Sculpture at Disney's Animal Kingdom

The Tree of Life is a 145 ft sculpture of a baobab tree at Disney's Animal Kingdom, Walt Disney World Resort. With over 8,000 branches of very different sizes and about 102,000 artificial leaves, the sculpture debuted when the theme park opened on April 22, 1998. Inspired by the mythological concept of the same name, the Tree of Life features 337 carvings of existing and extinct animal species on its trunk and surrounding roots; after Jane Goodall's visit, her famous subject David Greybeard was carved into the tree. The sculpture took 18 months to create. Designed and fabricated at Brown & Root's Greens Bayou Fabrication Yard in Houston and based on the natural forms of baobab trees, the Tree of Life is located on Discovery Island, roughly in the center of the park. The tree features over 100,000 thermoplastic kynar leaves. At the structure's interior base the 428-seat Tree of Life Theater, which originally housed the 3D film It's Tough to Be a Bug! from the park's opening on April 22, 1998 until March 16, 2025; the theater now houses the 3D film Zootopia: Better Zoogether!, which opened on November 7, 2025. The tree also has a walking path, the Tree of Life Garden, that provides a closer look at the sculpture.

==Tree of Life Awakenings==
The Tree of Life Awakenings is a series of projection mapping shows that debuted on May 27, 2016, as part of the park's new nighttime operating hours. A media preview of the show was presented on April 19, 2016. Four presentations are featured throughout the evening, which have been given names on the Rivers of Light soundtrack release:
- Journey: A playful deer and a watchful hawk.
- Rendezvous: A hummingbird and flowers.
- Gift Giver: A red fox in a winter setting.
- Disney Medley: Animal imagery inspired by Pocahontas, Bambi, Dinosaur, Tarzan, Finding Nemo, Avatar, The Jungle Book, and The Lion King.
Since then the park has added:

- First Snow (Holidays only, started 2019)
- Northern Lights (Holidays only, started 2019)
- A Lion King only projection (October 2021).
- Beacon of Magic (50th Anniversary nighttime transformation, October 2021 - April 2023)
- “Avatar-The Way of Water” feature. (2022)
- “Mufasa” feature (2024)

== Construction ==
The Tree of Life was under construction from 1997 through 1998 and took a total of 18 months to make with the help of three Disney Imagineers and ten artists. While the tree is made of concrete. Soaring nearly fourteen stories tall (145 feet) and 165 feet wide, the Tree of Life is the tallest tree sculpture to exist.
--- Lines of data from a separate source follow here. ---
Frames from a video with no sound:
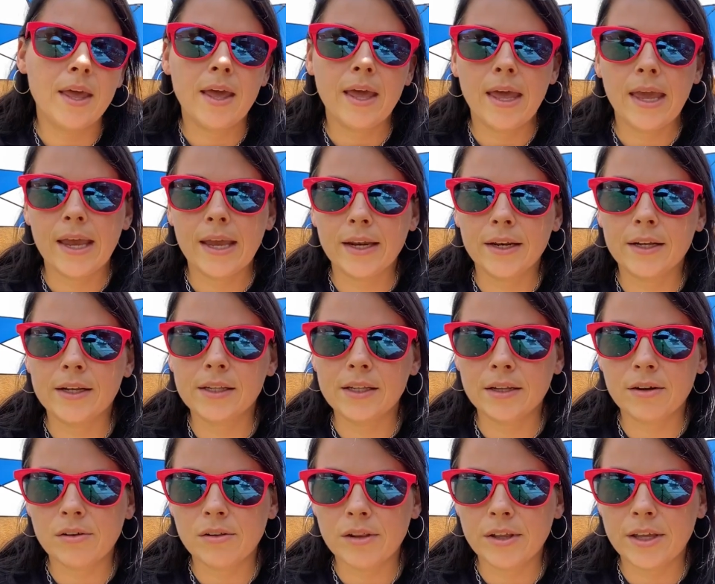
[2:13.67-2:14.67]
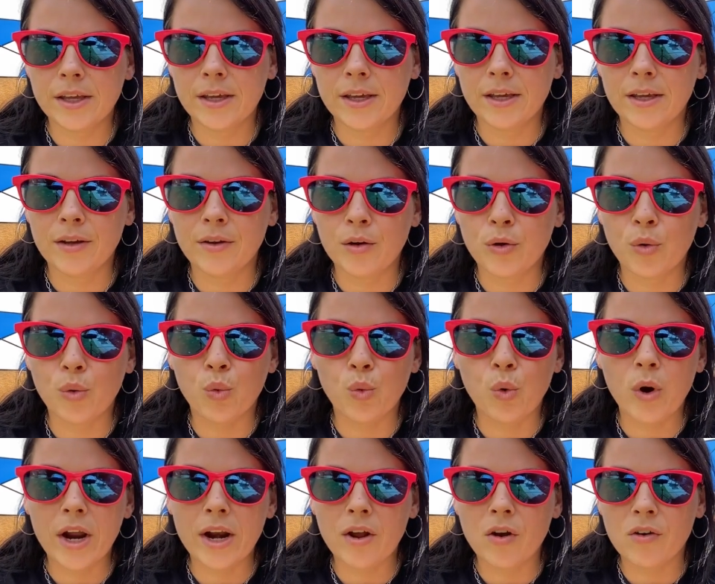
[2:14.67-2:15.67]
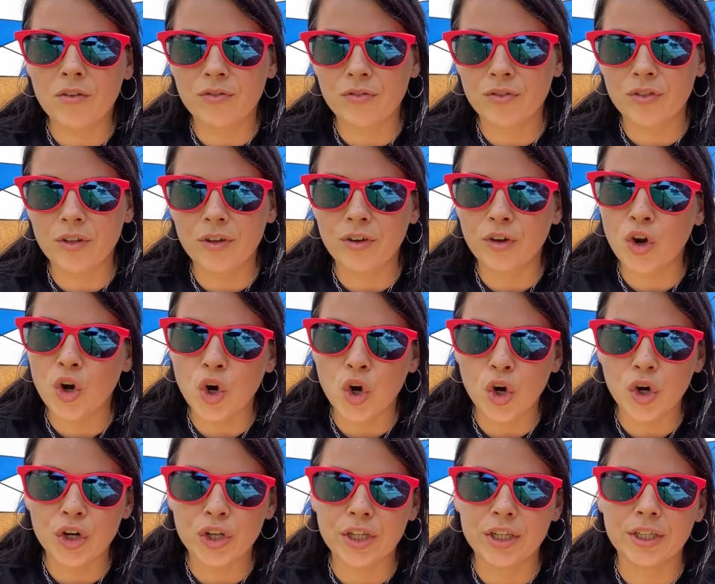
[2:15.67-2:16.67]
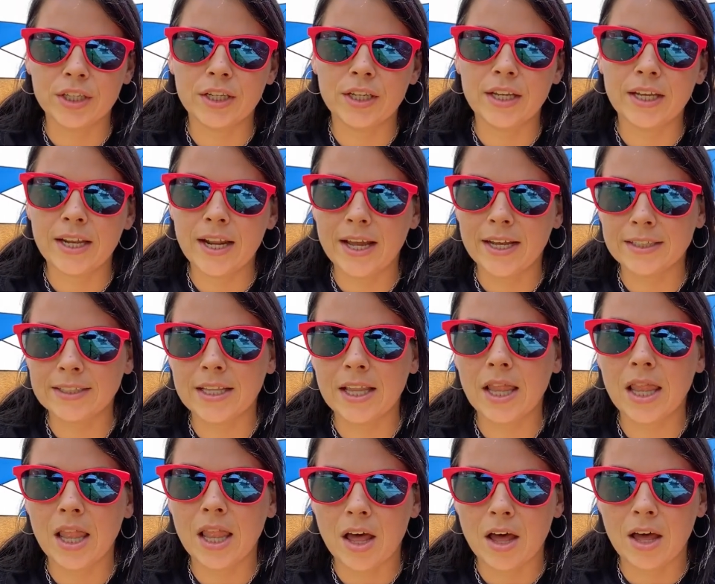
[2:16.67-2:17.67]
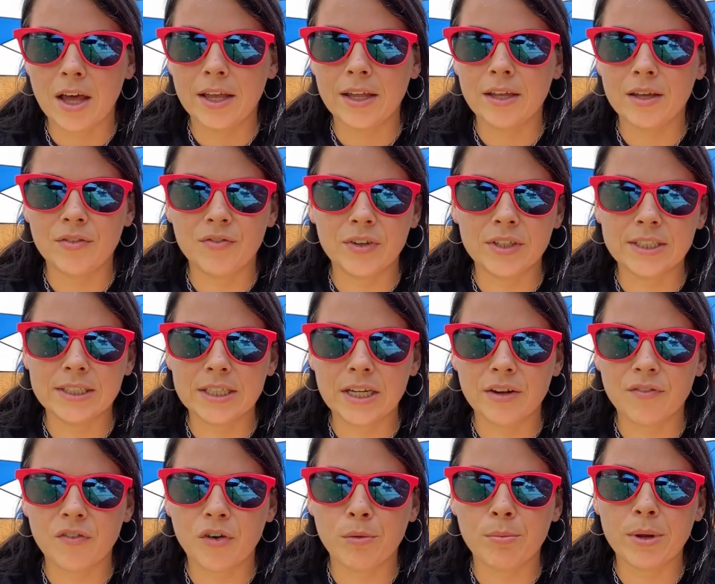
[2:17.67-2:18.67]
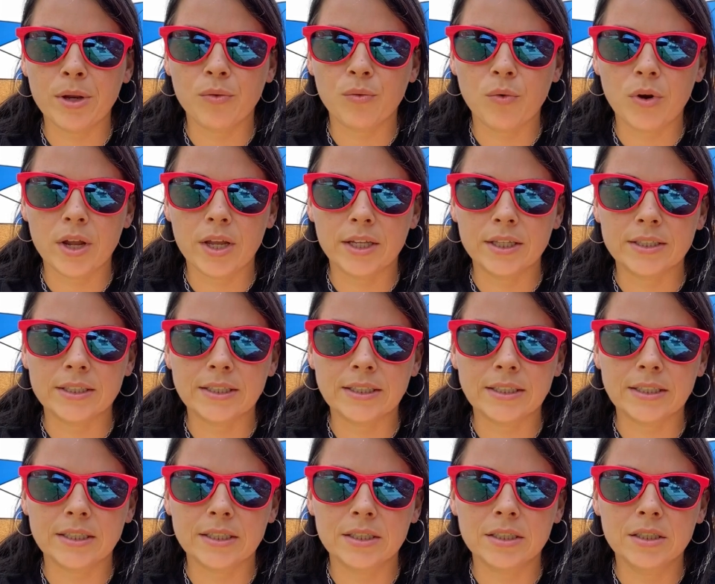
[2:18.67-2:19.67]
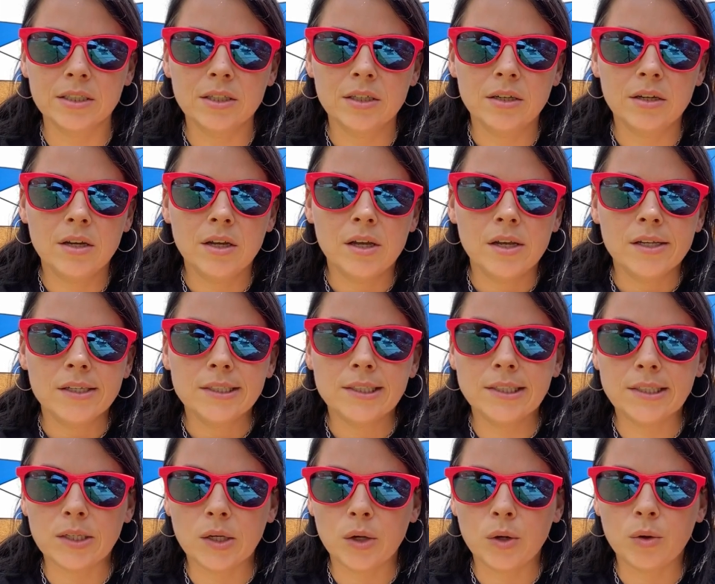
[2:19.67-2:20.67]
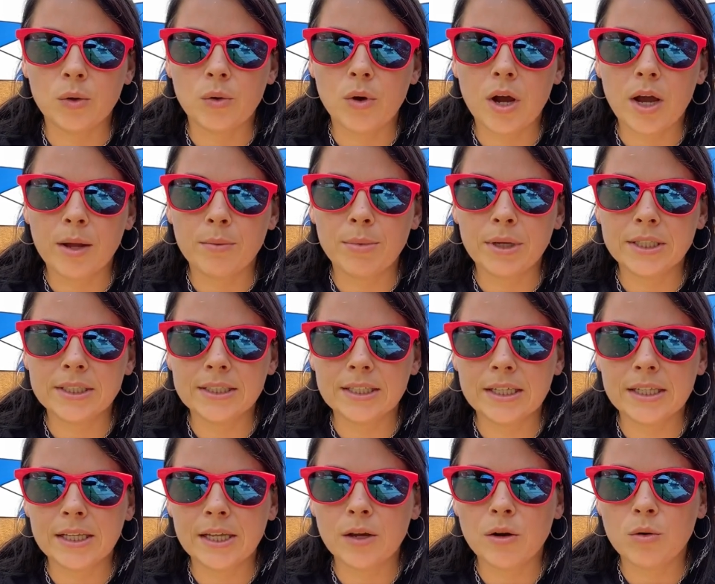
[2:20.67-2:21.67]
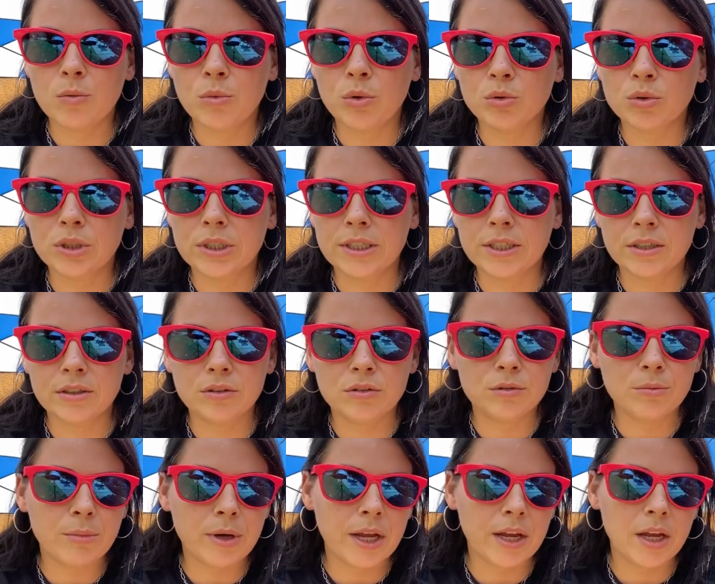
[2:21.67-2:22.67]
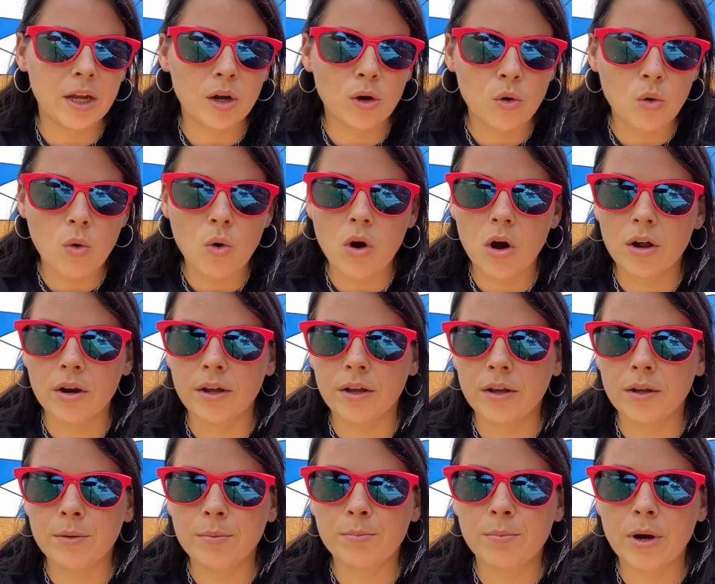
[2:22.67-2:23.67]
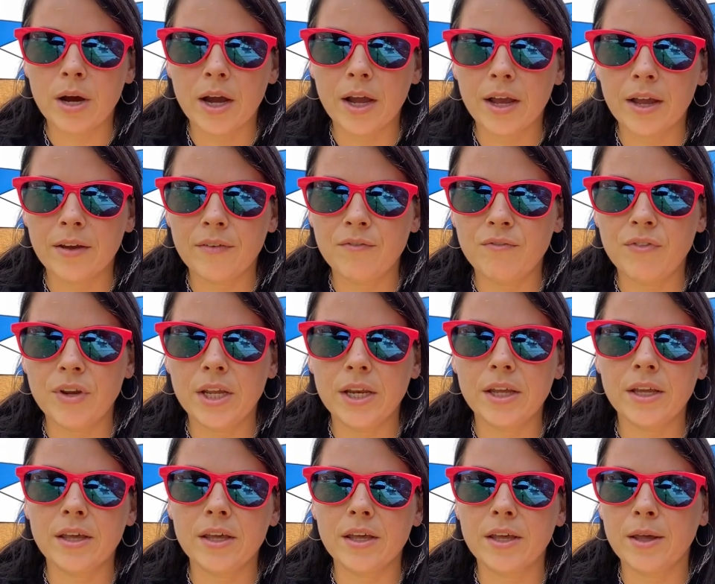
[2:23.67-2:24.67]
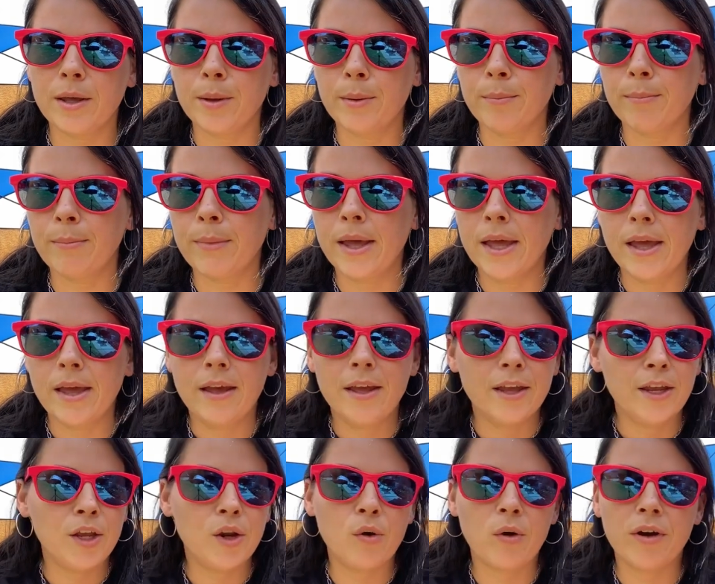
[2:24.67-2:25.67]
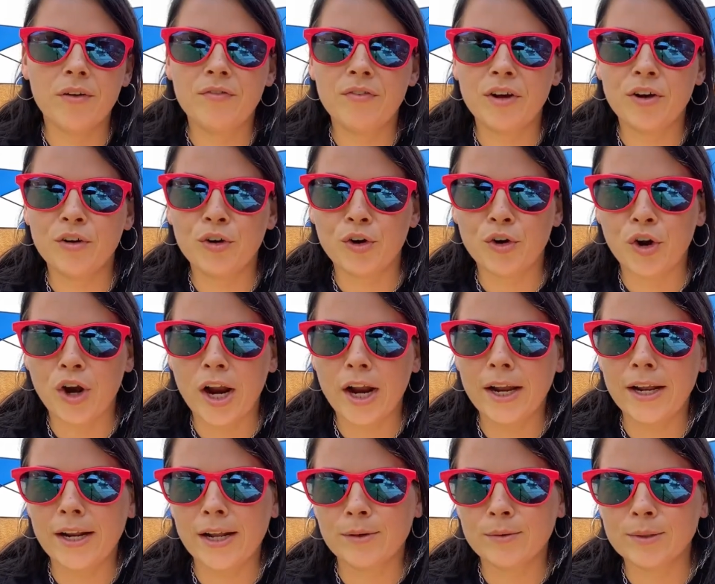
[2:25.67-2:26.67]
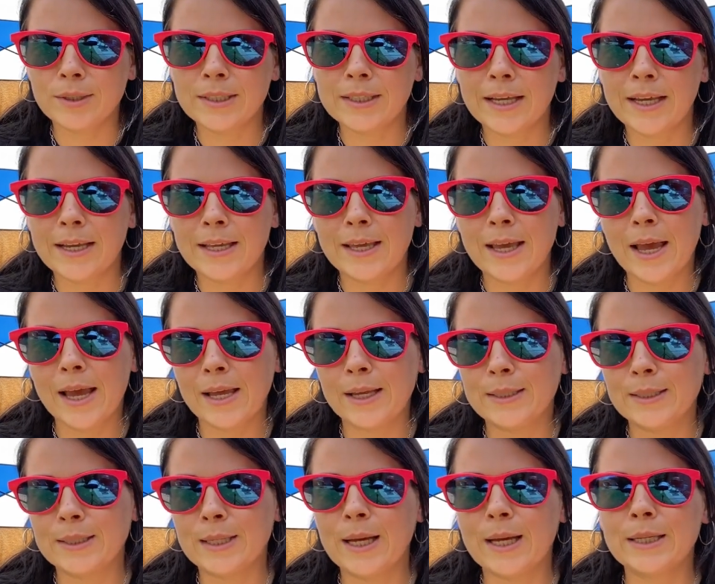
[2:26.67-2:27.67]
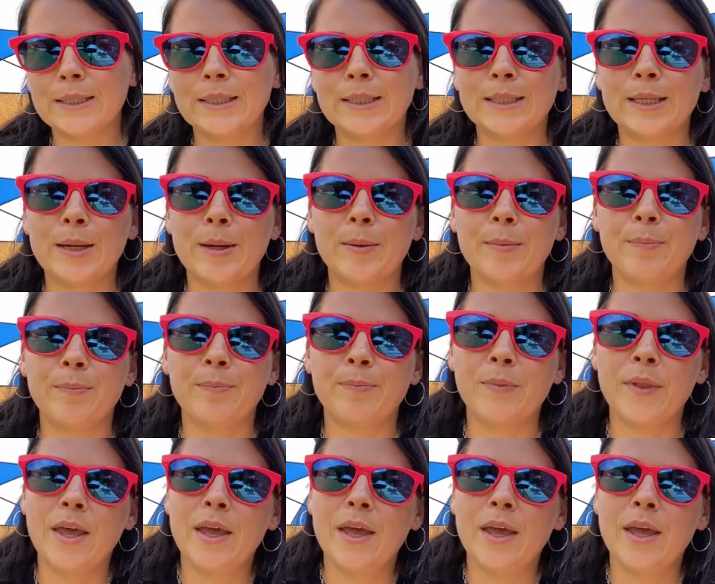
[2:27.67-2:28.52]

And clearly right off the garden it has a lot if it's never been rinsed. So I basically almost killed my iguana by feeding him. You know, I felt great. I was like, yeah, he's got some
Early concepts for the tree began with Dave Minichiello, Dan Goozee, Ben Tripp, Gerry Dunn, and Joe Rohde, all of whom were Disney Imagineers. Senior production designer Zsolt Hormay, Vinnie Byrne, Fabrice Kennel, Eric Kovach, Steve Humke, Joe Welborn, Gary Boundurant, Jacob Eaddy, Roger White, Parker Boyiddle, Craig Goseyun, and Arthur Rowlodge designed and sculpted the animals on the Tree of Life. During this process, primate researcher and park consultant Jane Goodall insisted that a chimpanzee be added to the list of animals being carved into the tree - specifically David Greybeard, one of the chimpanzees Goodall famously worked with. The sculptors were met with many challenges including the limited time available to carve and detail each animal due to the fast drying time of the cement. Before settling on a theatre-style show inside of the tree, designers considered having a restaurant at the bottom of the tree or access to the top of the tree for park guests to climb up.

== Hidden Mickey ==
A Hidden Mickey on the Tree of Life can be found facing upside-down right above the hippopotamus's eye.